Un taux d’alcalinité trop élevé entraîne souvent des dépôts blancs sur les parois et une eau trouble difficile à clarifier, même avec un entretien régulier. L’ajout intempestif de produits correcteurs, loin de résoudre le problème, peut l’aggraver en provoquant des réactions chimiques inattendues.
Ce phénomène, fréquent en début de saison ou après un remplissage, impose une attention particulière à l’équilibre de l’eau. La surveillance de l’alcalinité s’avère alors indispensable pour maintenir la qualité de baignade et prévenir l’apparition de nouveaux désordres.
Eau laiteuse, dépôts blancs : comment reconnaître une alcalinité trop élevée dans votre piscine ?
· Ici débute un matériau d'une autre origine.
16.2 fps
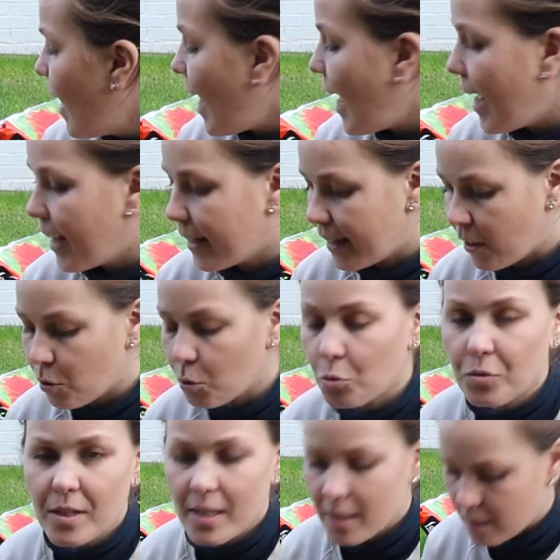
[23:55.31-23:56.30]
and get all
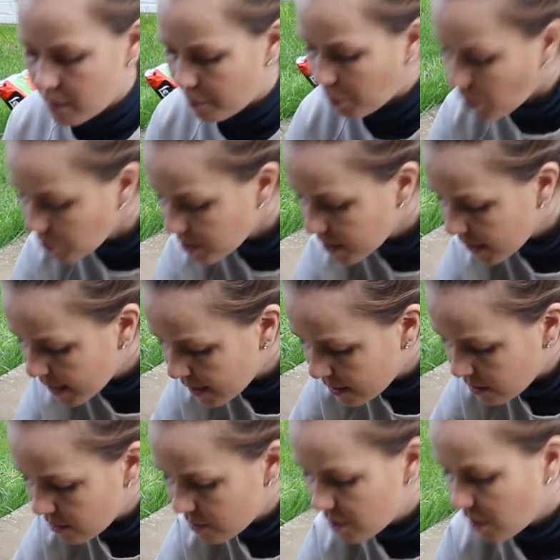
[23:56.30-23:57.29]
these potted
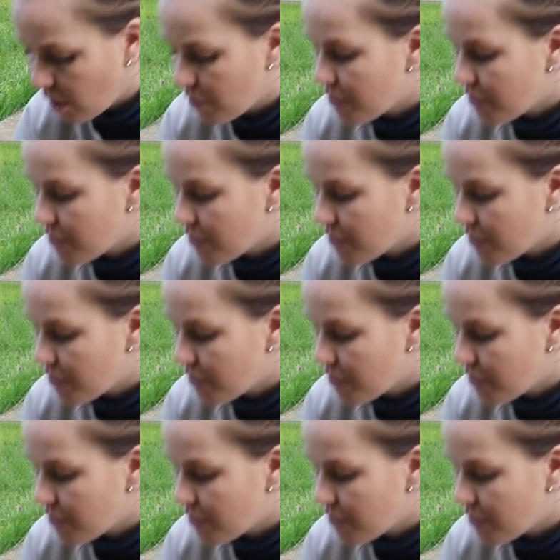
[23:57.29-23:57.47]
so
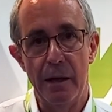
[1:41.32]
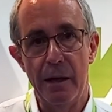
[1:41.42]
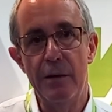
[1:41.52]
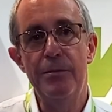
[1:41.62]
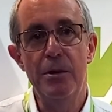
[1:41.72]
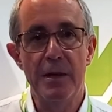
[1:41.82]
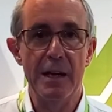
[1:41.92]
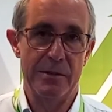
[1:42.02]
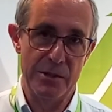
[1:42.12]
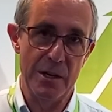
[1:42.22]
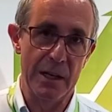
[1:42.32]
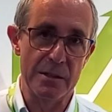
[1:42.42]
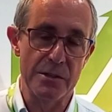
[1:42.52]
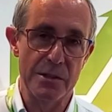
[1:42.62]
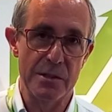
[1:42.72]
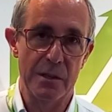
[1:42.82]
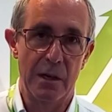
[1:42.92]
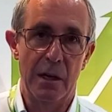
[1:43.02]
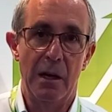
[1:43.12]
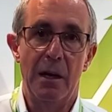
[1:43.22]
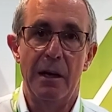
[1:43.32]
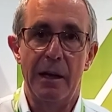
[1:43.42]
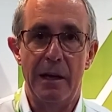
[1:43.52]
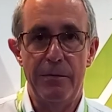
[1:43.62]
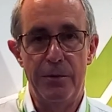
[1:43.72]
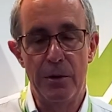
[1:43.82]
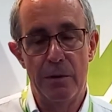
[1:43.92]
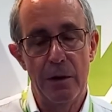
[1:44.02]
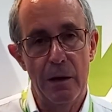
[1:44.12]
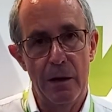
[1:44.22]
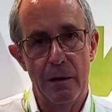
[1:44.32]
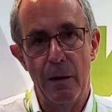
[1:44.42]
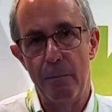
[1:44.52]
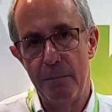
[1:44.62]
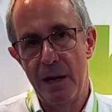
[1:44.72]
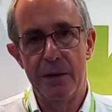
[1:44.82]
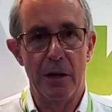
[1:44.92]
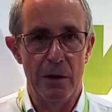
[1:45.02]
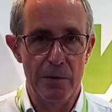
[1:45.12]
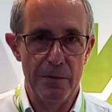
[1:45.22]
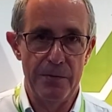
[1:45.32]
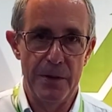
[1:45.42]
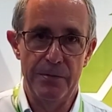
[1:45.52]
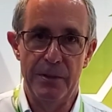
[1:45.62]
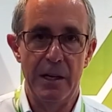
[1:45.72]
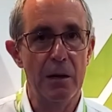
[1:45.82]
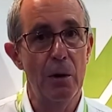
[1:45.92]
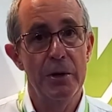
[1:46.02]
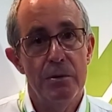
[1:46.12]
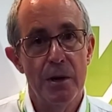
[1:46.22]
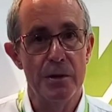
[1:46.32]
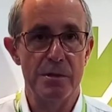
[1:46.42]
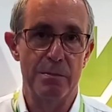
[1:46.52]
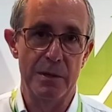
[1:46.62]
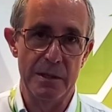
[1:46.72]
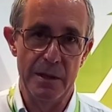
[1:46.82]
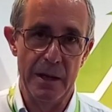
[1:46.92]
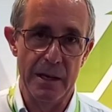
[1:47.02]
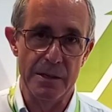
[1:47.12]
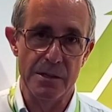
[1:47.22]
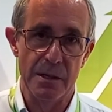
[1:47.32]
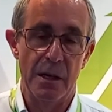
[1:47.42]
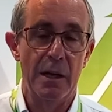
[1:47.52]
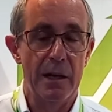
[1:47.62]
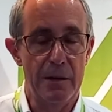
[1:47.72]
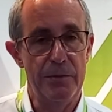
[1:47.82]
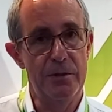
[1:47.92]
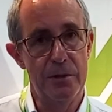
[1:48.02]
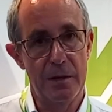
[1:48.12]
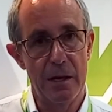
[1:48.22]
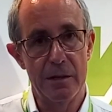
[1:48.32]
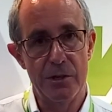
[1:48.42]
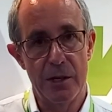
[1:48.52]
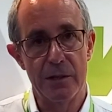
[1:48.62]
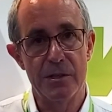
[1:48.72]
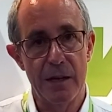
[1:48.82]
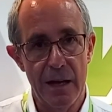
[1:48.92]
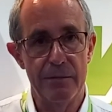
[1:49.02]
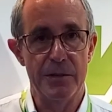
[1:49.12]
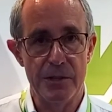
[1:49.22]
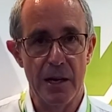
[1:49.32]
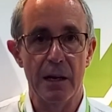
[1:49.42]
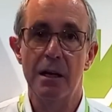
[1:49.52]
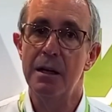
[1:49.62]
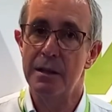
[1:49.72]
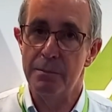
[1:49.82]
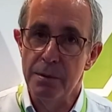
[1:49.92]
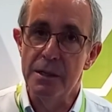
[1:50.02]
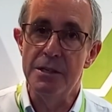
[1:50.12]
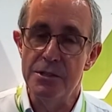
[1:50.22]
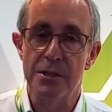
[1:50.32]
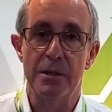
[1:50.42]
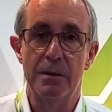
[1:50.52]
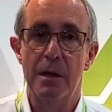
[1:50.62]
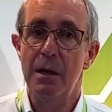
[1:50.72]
If you get the chance, if you're a man over 50 or you know somebody that is, if you do get the chance to have a check, then please do.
L’eau d’une piscine qui vire au laiteux, les parois recouvertes d’un voile blanc, des dépôts qui résistent au brossage : ces signaux ne trompent pas. Une alcalinité excessive s’invite souvent sans prévenir, peu importe la taille du bassin. L’eau, d’ordinaire limpide, se charge en particules de calcaire, jusqu’à donner cette impression de brume persistante. Ce n’est pas un simple défaut d’entretien, mais le signe d’un déséquilibre chimique marqué par une concentration excessive de bicarbonates.
Pour vous aider à identifier rapidement la situation, voici les principaux symptômes à surveiller :
- une eau qui reste laiteuse malgré une filtration prolongée, comme si rien n’y faisait
- des dépôts blanchâtres tenaces au fond du bassin ou logés dans les skimmers, difficiles à déloger
- un titre alcalimétrique complet (TAC) qui s’envole au-delà des 120 mg/L, alors que la norme oscille entre 80 et 120 mg/L
- une instabilité du chlore ou des désinfectants : ils s’épuisent plus vite, la désinfection devient hasardeuse
Face à ces constats, l’analyse de l’eau s’impose. Dans la plupart des cas, le TAC affiche des valeurs bien trop hautes, parfois même doublées. La filtration peine à suivre, le calcaire s’accumule et l’eau perd sa transparence. L’entretien du bassin se complique, chaque ajout de produit chimique risquant d’accentuer le désordre. Une chose compte : préserver la qualité de l’eau pour retrouver l’équilibre, condition sine qua non d’une baignade agréable et sûre.
Retrouver une eau cristalline : solutions efficaces et conseils pour éviter les récidives
Pour corriger la situation, l’analyse rigoureuse de l’eau reste l’étape incontournable. Munissez-vous de bandelettes de test ou de réactifs spécifiques pour mesurer précisément le TAC. L’objectif est simple : ramener l’alcalinité dans la fourchette de 80 à 120 mg/L. Si la valeur grimpe, agissez progressivement avec un produit correcteur à base de bisulfate de sodium. Procédez par paliers, sans précipitation ; chaque ajustement brutal risque de déséquilibrer davantage le bassin.
La filtration doit fonctionner en continu, parfois jusqu’à 24 heures d’affilée, afin de capter les particules responsables du trouble. Pour renforcer l’action du filtre, vous pouvez avoir recours à un floculant clarifiant. Ce dernier agglomère les microcristaux de calcaire, facilitant leur élimination via la filtration. Il reste judicieux de choisir un produit adapté à votre système, filtre à cartouche, à sable ou à diatomées, pour une efficacité optimale.
Si l’eau persiste à rester trouble, un traitement choc au chlore peut s’avérer nécessaire. Il cible les résidus organiques et réduit la présence de bactéries, tout en restaurant la transparence. Veillez toujours à respecter les dosages recommandés pour préserver les équipements et la sécurité des baigneurs.
Pour éviter que le problème ne réapparaisse, gardez un œil sur les paramètres de l’eau. Limitez les apports d’eau très calcaire, entretenez régulièrement le fond et les parois, et soignez le nettoyage du système de filtration. Cette vigilance, associée à des contrôles réguliers, vous épargne bien des tracas. Une piscine où l’eau reste limpide, c’est la promesse d’instants sereins, loin des complications chimiques.